Power side-channel attacks sind Angriffe, die Schwankungen im Stromverbrauch ausnutzen, um sensitive Daten wie beispielsweise kryptografische Schlüssel zu extrahieren. Da Strommessungen mit einer Malware bisher zu ungenau und zu schlecht aufgelöst waren, erforderten solche Attacken den physischen Zugriff auf das jeweilige Zielgerät sowie spezielle Messgeräte wie ein Oszilloskop.
Forschende am Institut für Angewandte Informationsverarbeitung und Kommunikationstechnologie der TU Graz beschäftigen sich schon seit Längerem mit strombasierten Seitenkanälen. 2017 begannen sie damit, softwarebasierte Stromangriffe zu untersuchen.
Gemeinsam mit Kollegen von der University of Birmingham und des Helmholtz-Zentrums für Informationssicherheit (CISPA) ist ihnen nun der finale Schritt gelungen. Mit Platypus präsentieren sie eine Methode, die power side-channel attacks auch ohne physischen Zugriff erlaubt. Betroffen sind Desktop-PCs, Laptops und Cloud-Computing-Server von Intel und AMD.
RAPL-Interface und SGX-Enklaven als Schlüssel
Zum einen bedienen sich die Forschenden dem RAPL-Interface (Running Average Power Limit), das in Intel- und AMD-CPUs verbaut ist. Dieses Interface überwacht den Energieverbrauch in den Geräten und sorgt dafür, dass diese nicht überhitzen oder zu viel Strom verbrauchen.
RAPL wurde so konfiguriert, dass der Stromverbrauch auch ohne Administrationsrechte mitprotokolliert werden kann. Das bedeutet, dass sich die Messwerte ohne jegliche Berechtigungen auslesen lassen.
Zum anderen missbraucht die Gruppe Intels Sicherheitsfunktion „Software Guard Extensions“ (SGX). Diese Software verlagert Daten und kritische Programme in eine isolierte Umgebung (sogenannte Enklaven), wo sie auch dann sicher sind und ausgeführt werden können, wenn das Betriebssystem bereits kompromittiert ist.
Kombination für (un)erwünschtes Ergebnis
Die Forschenden führten diese beiden Techniken nun in ihren Angriffsmethoden zusammen.

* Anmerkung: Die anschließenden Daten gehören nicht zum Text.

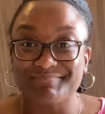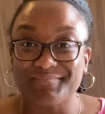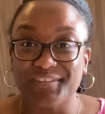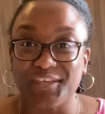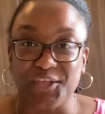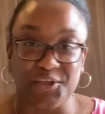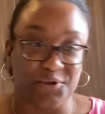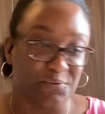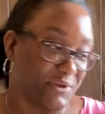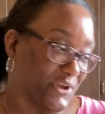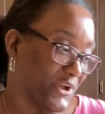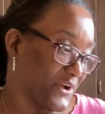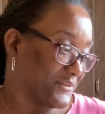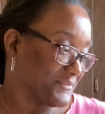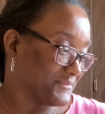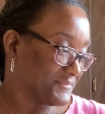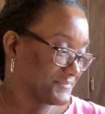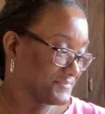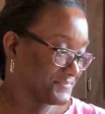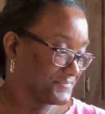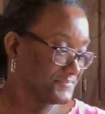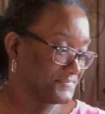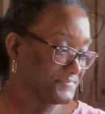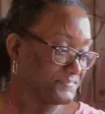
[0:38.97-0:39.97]
here we go.
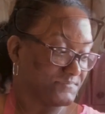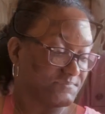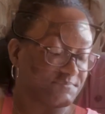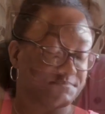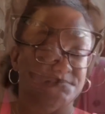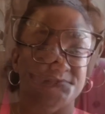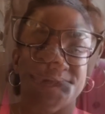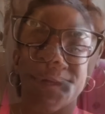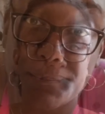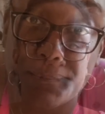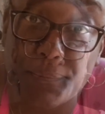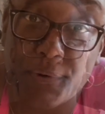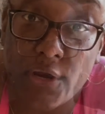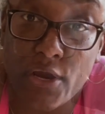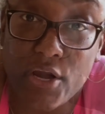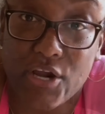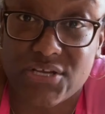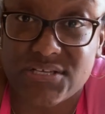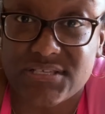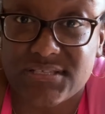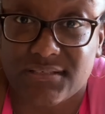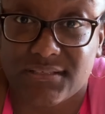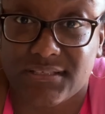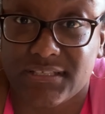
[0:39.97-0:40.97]
I
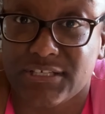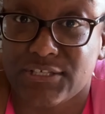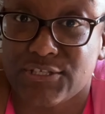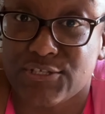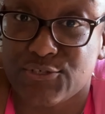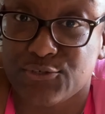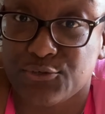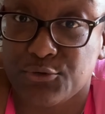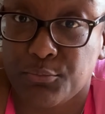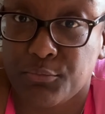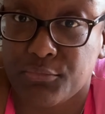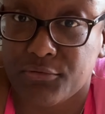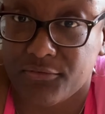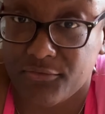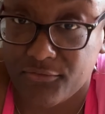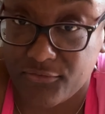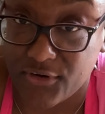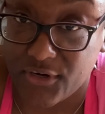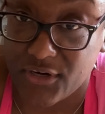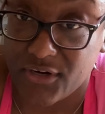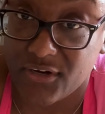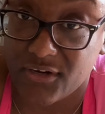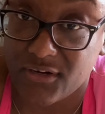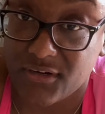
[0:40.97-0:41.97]
personally do
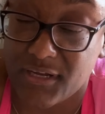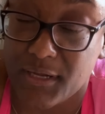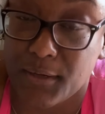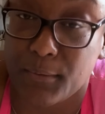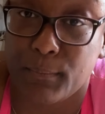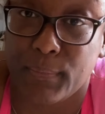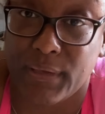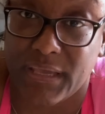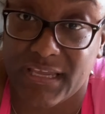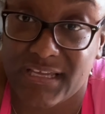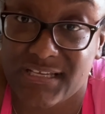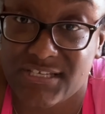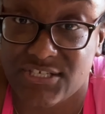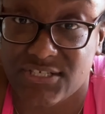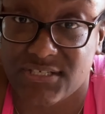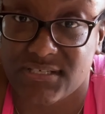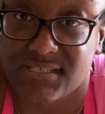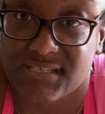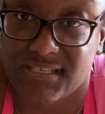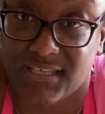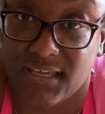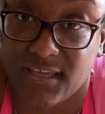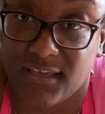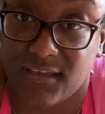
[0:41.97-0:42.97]
prefer a baked
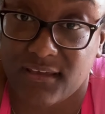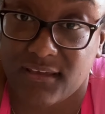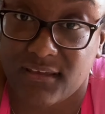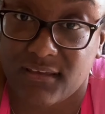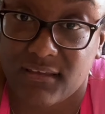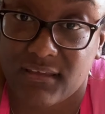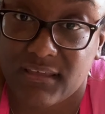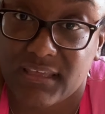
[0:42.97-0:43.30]
cheesecake,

Mithilfe eines kompromittierten Betriebssystems, das auf Intel SGX abzielt, brachten sie den Prozessor dazu, innerhalb einer SGX-Enklave gewisse Befehle zigtausend-fach auszuführen.
Über das RAPL-Interface wurde der Stromverbrauch jedes einzelnen dieser Befehle gemessen. Die Schwankungen der Messwerte lieferten schließlich Rückschlüsse auf Daten und den kryptografischen Schlüssel. In weiteren Szenarien zeigte das Team zudem, dass auch Angreifende ohne Administrationsrechte das Betriebssystem attackieren und von dort geheime Daten stehlen können.

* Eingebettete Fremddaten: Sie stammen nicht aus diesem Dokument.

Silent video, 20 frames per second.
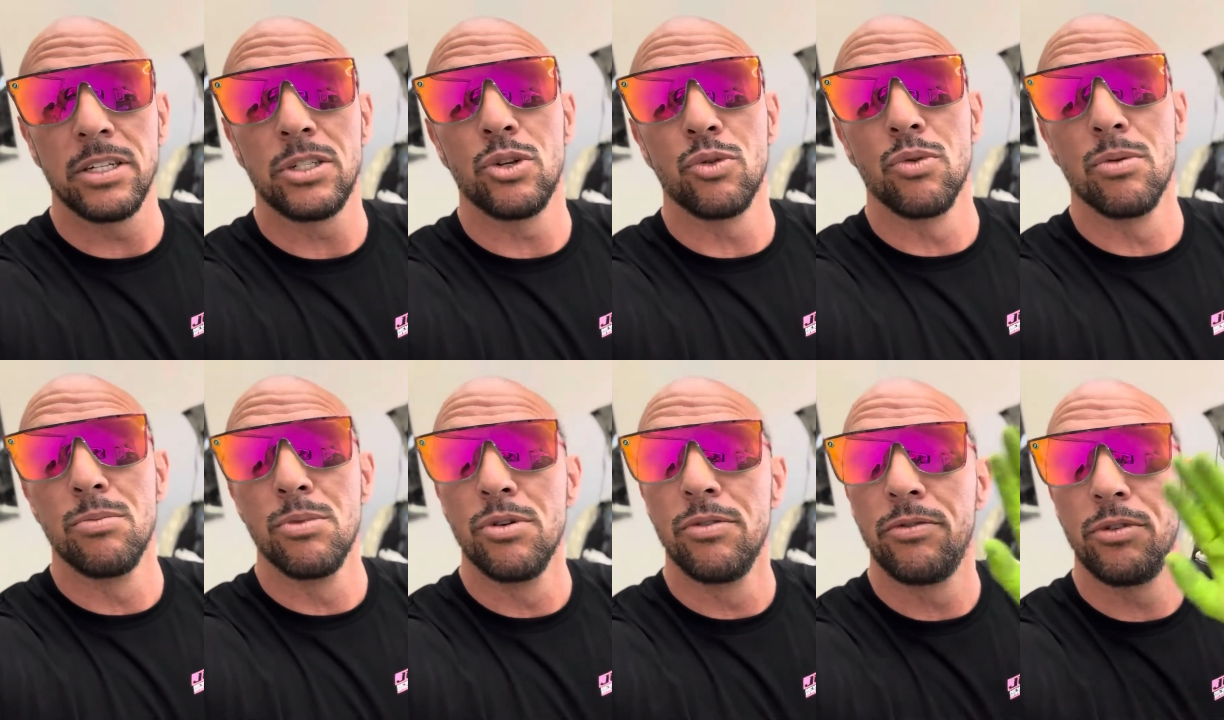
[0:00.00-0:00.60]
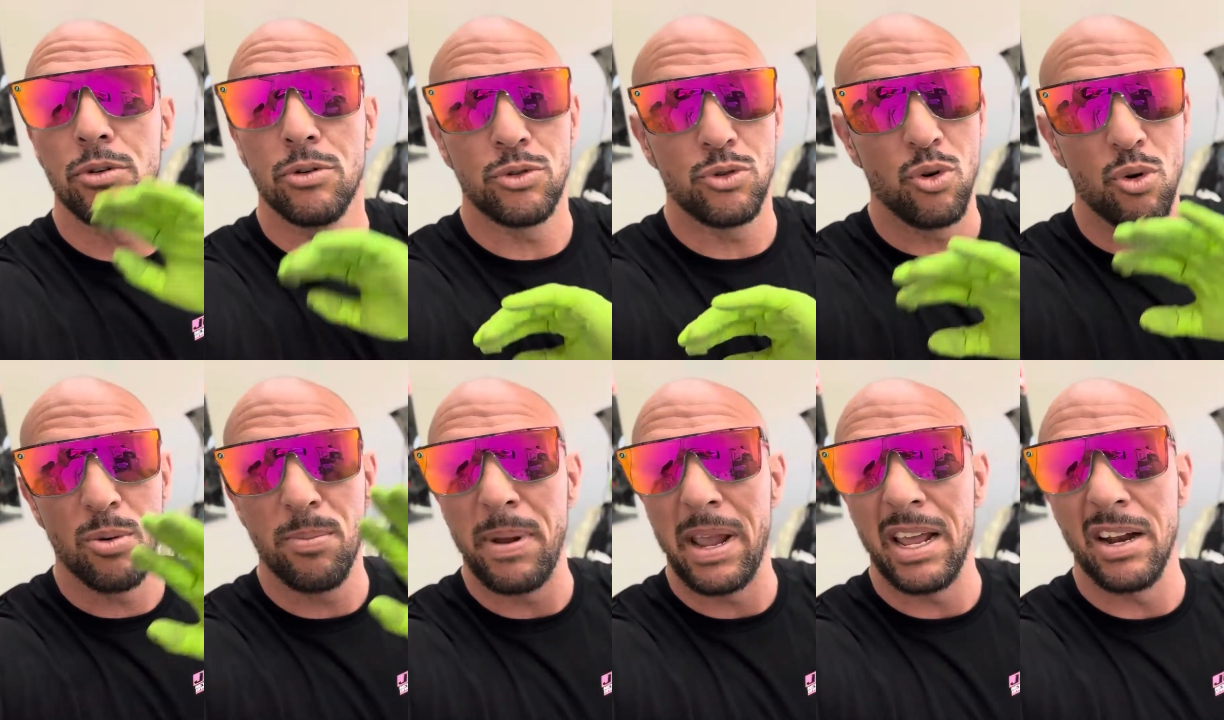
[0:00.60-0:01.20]
to remove your
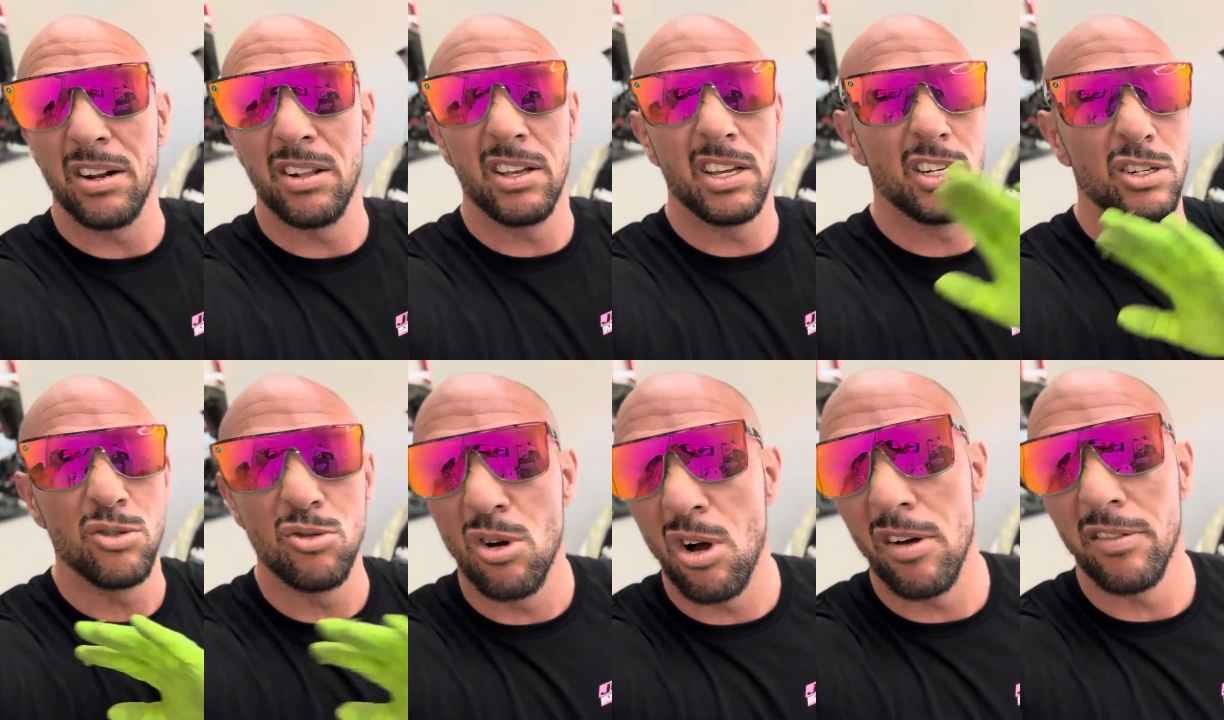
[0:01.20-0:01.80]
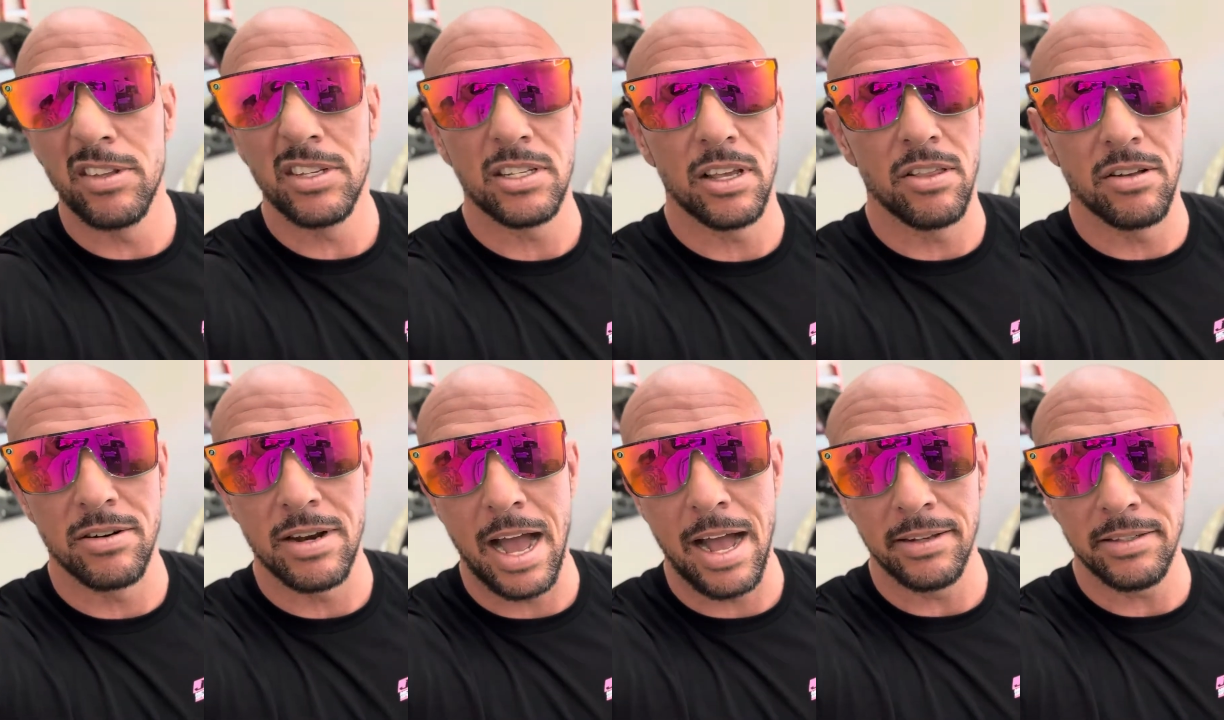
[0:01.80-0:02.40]
door panel and do all this other
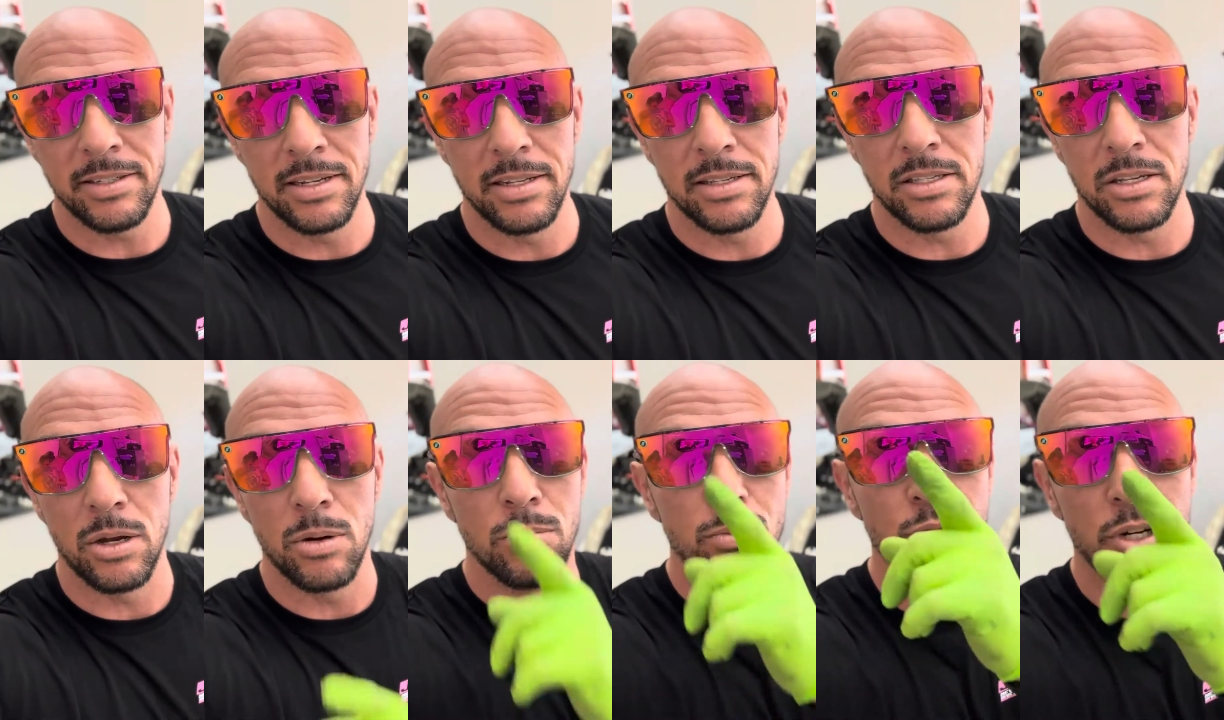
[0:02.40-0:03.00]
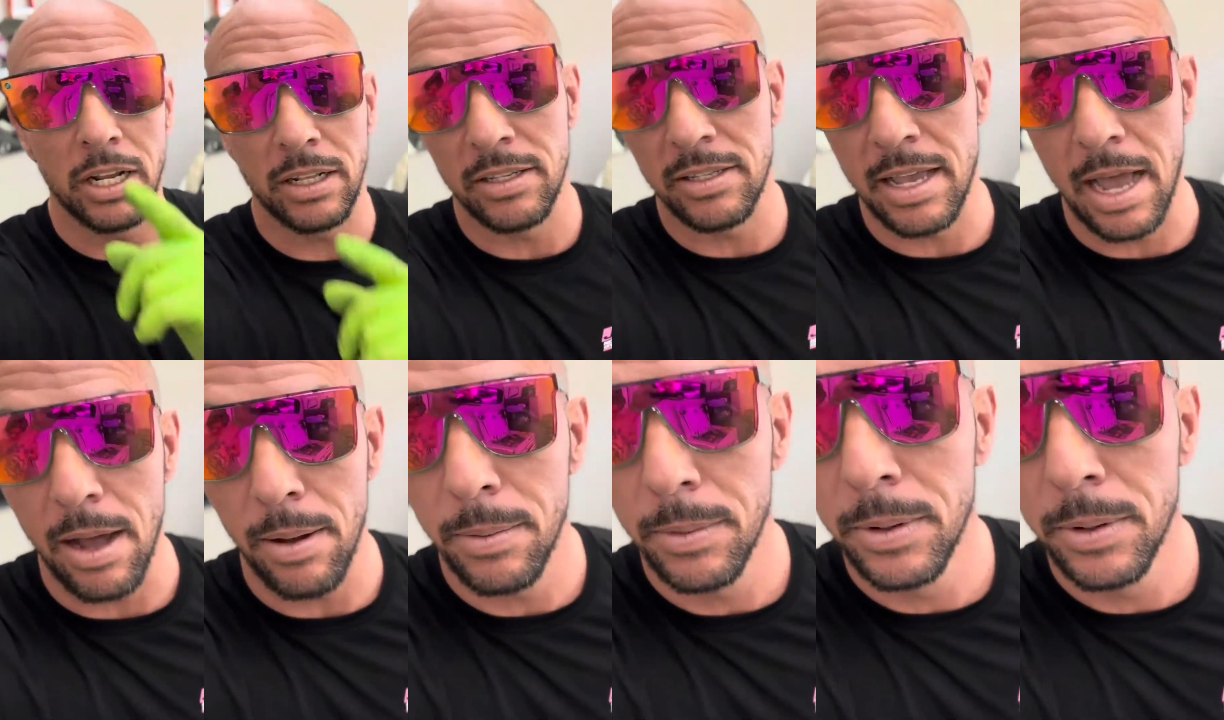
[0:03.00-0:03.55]
nonsense. So check this out.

Behebung durch Sicherheitsupdates
Bereits im November 2019 haben die TU-Graz-Informatiker Moritz Lipp, Andreas Kogler und Daniel Gruss gemeinsam mit ihrem Ex-Kollegen Michael Schwarz und David Oswald von der University of Birmingham Intel und AMD über ihre Entdeckungen informiert. Die Unternehmen haben jetzt Lösungen erarbeitet, die von den Nutzern unbedingt eingespielt werden sollten.
Ein Sicherheitsupdate erlaubt den Zugriff auf den RAPL-Messzähler dann nur noch mit Administratorenrechten. Und weitere Updates für die betroffenen Prozessoren selbst sorgen dafür, dass der Stromverbrauch so zurückgegeben wird, dass die feinen Unterschiede in den Befehlen nicht mehr erkennbar sind.